[Dataset entries]

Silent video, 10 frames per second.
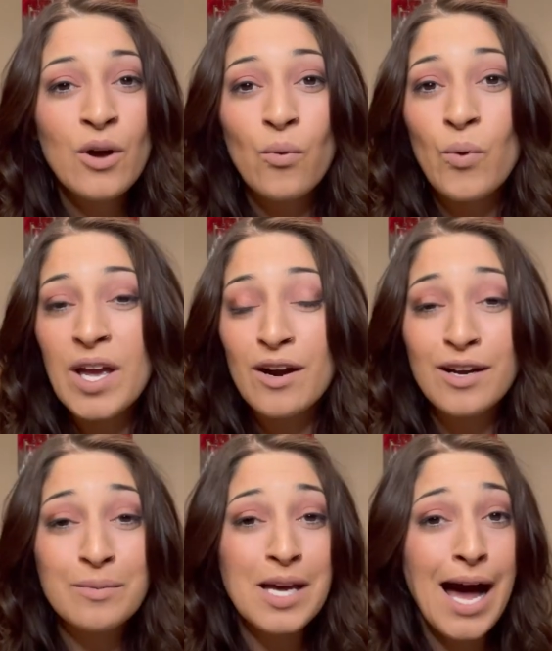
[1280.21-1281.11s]
We are
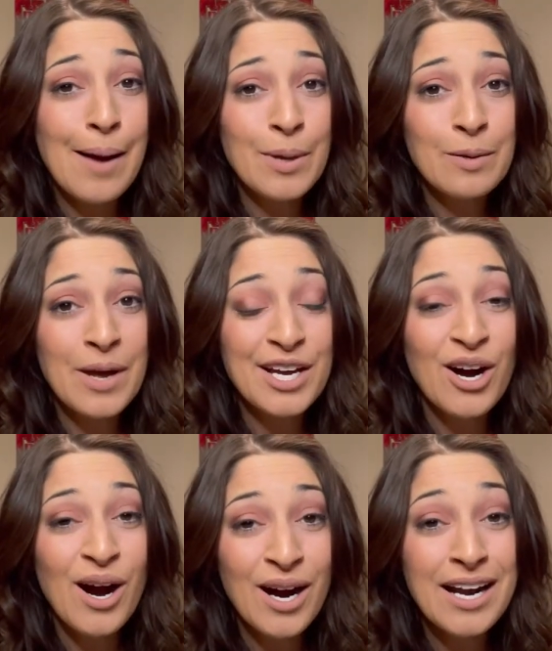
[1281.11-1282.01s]
going to be hopping in my
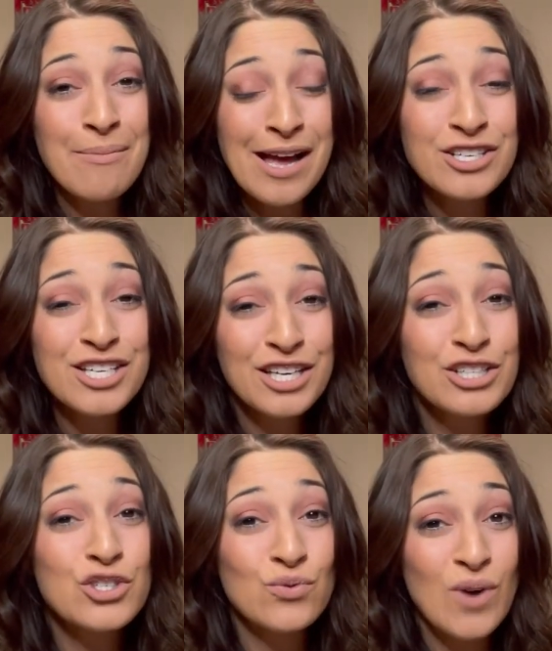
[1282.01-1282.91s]
car and I'm actually going
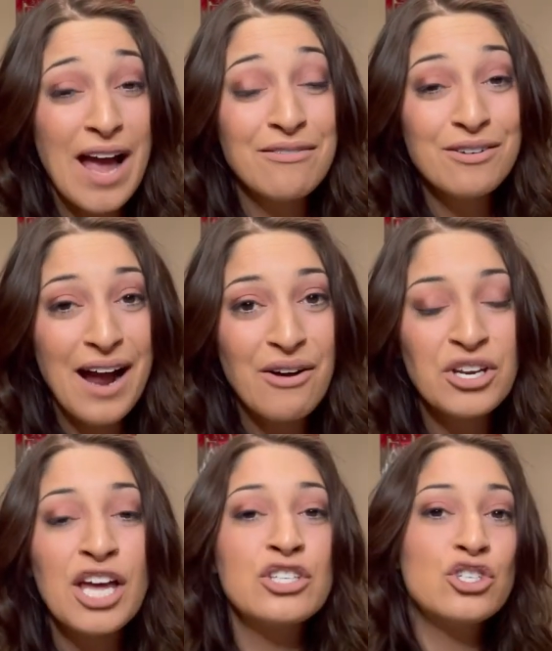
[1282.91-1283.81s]
to drive around
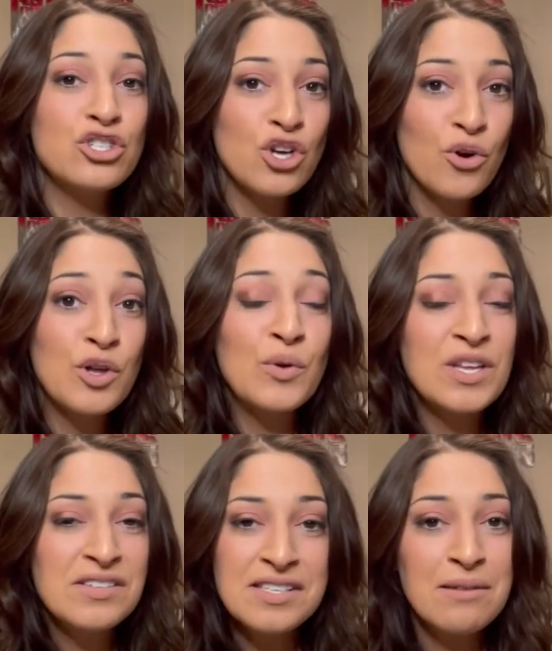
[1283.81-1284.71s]
and show you
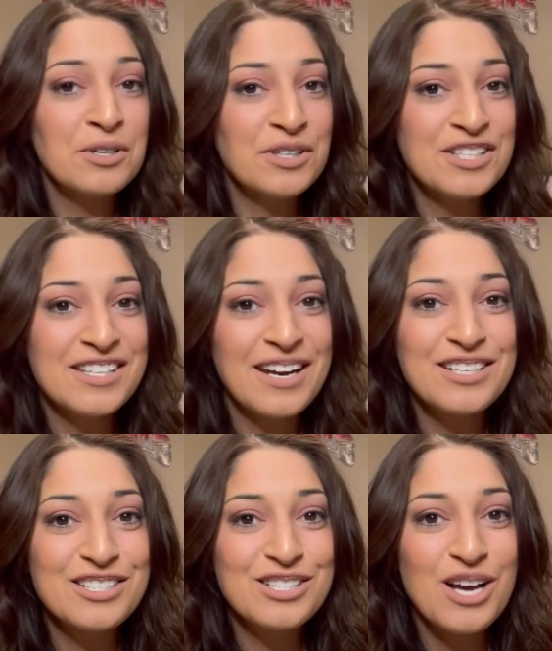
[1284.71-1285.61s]
these neighborhoods that I
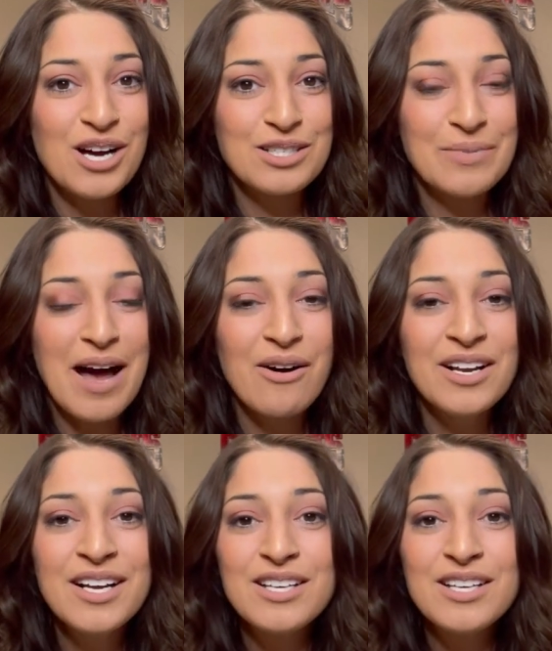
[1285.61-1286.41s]
just talked about.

▶ [The task]
Beginning at the line with "[1282.01-1282.91s]", reproduce word for word each line through the last line of the records. Include both ends but no pictures.

▶ [Reply to the exercise]
[1282.01-1282.91s]
car and I'm actually going
[1282.91-1283.81s]
to drive around
[1283.81-1284.71s]
and show you
[1284.71-1285.61s]
these neighborhoods that I
[1285.61-1286.41s]
just talked about.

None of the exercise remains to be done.